▶ [TASK GOAL]
With no images included, output each entry below exactly as it appears.

▶ [DATA EXTRACTS]

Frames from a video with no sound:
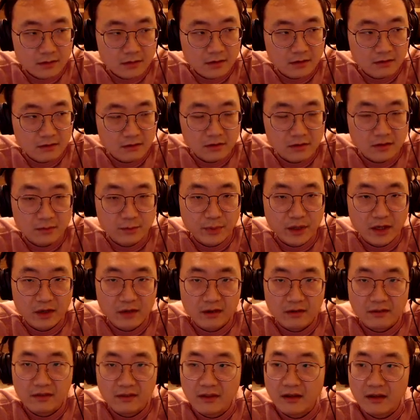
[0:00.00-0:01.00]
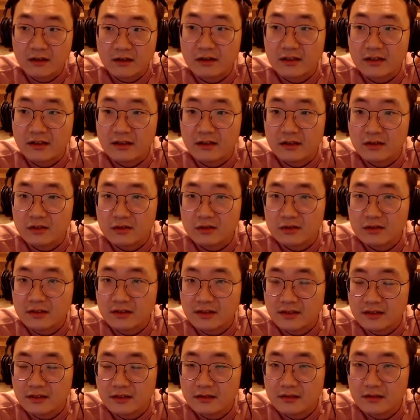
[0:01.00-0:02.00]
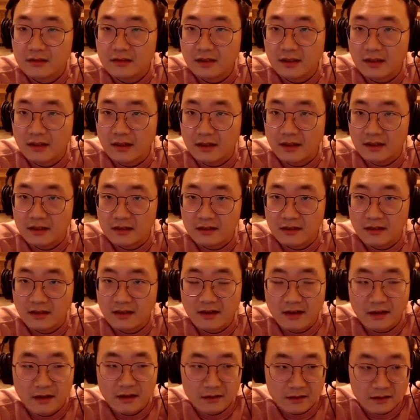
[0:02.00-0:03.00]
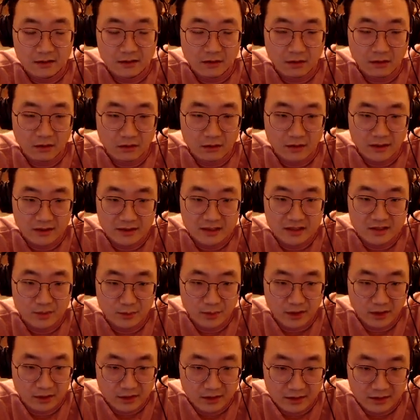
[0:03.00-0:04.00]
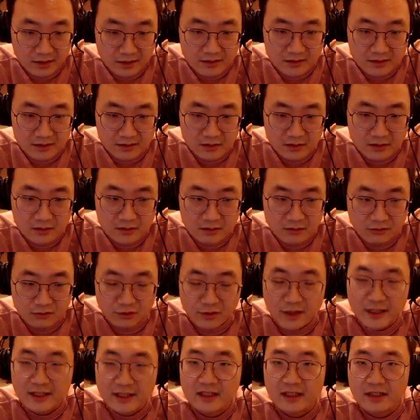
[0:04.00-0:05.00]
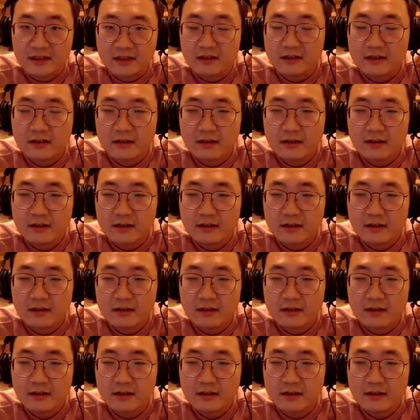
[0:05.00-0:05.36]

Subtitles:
comparing their guild and their own experience raiding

▶ [TASK ANSWER]
Frames from a video with no sound:
[0:00.00-0:01.00]
[0:01.00-0:02.00]
[0:02.00-0:03.00]
[0:03.00-0:04.00]
[0:04.00-0:05.00]
[0:05.00-0:05.36]

Subtitles:
comparing their guild and their own experience raiding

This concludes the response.